In the weeks since the nuclear phase-out was announced, Yukio Edano, industry minister, has said three approved but unfinished reactors are exempt from a central provision of the phase-out policy, under which no new plants will be built. Electric Power Development, the utility that owns one of the facilities, responded by saying it plans to resume work this year, with an eye to beginning electricity production some time after 2014.
Iida Tetsunari, a leading anti-nuclear activist, called the decision “insincere politics” that was “clearly against the principle” of ending nuclear power. The Mainichi newspaper, a national daily, said: “Many people must surely feel as though they’ve been tricked by a fox.”
Some skeptics had already dismissed the phase-out announcement as empty pre-election rhetoric. The target date was vague, and within days the cabinet of Yoshihiko Noda, prime minister, backtracked over implementation. Under pressure from pro-nuclear business groups, it resolved to act “flexibly” and with “constant verification and revision” — hedges that might keep the nuclear industry in business indefinitely.
It remains unclear exactly how many new reactors might be completed in practice. One of the three approved units, at Higashidori nuclear station, on the remote northern tip of Japan’s main island, is owned by Tokyo Electric Power, the disgraced and financially crippled operator of the Fukushima plant.
Construction is only about 10 percent complete, and Tepco’s problems make prospects for a resumption dim, according to government officials and analysts.
Electric Power Development’s facility, in the village of Oma not far from Higashidori, is about 40 percent finished, while the most advanced, Chugoku Electric’s Shimane plant in southwestern Japan, is more than 90 percent built and was supposed to have started operating this year.
Chugoku has not revealed its plans for the facility, but has been consulting local politicians over restarting work.
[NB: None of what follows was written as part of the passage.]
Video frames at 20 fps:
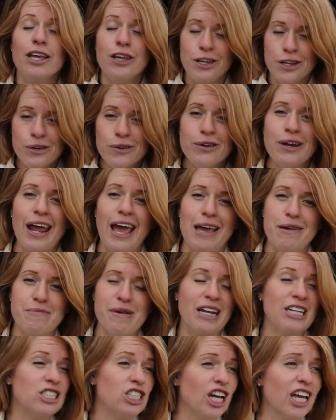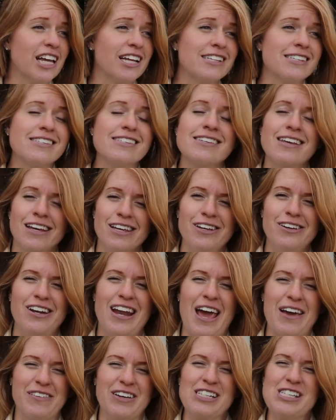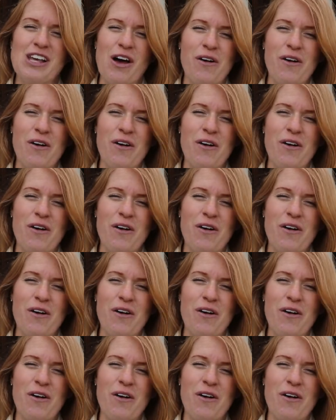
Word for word: you name it, chickens, you name it.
In theory, it is possible to reconcile finishing the plants with the gradual phase-out envisioned by the new energy policy. Japan has 50 reactors already in service, and they are to be used while the country develops alternative energy sources such as solar and wind power. Supporters of the partially built plants argue that they will contain the latest, safest technology, and scrapping them now would mean writing off the tens of billions of yen already sunk into construction.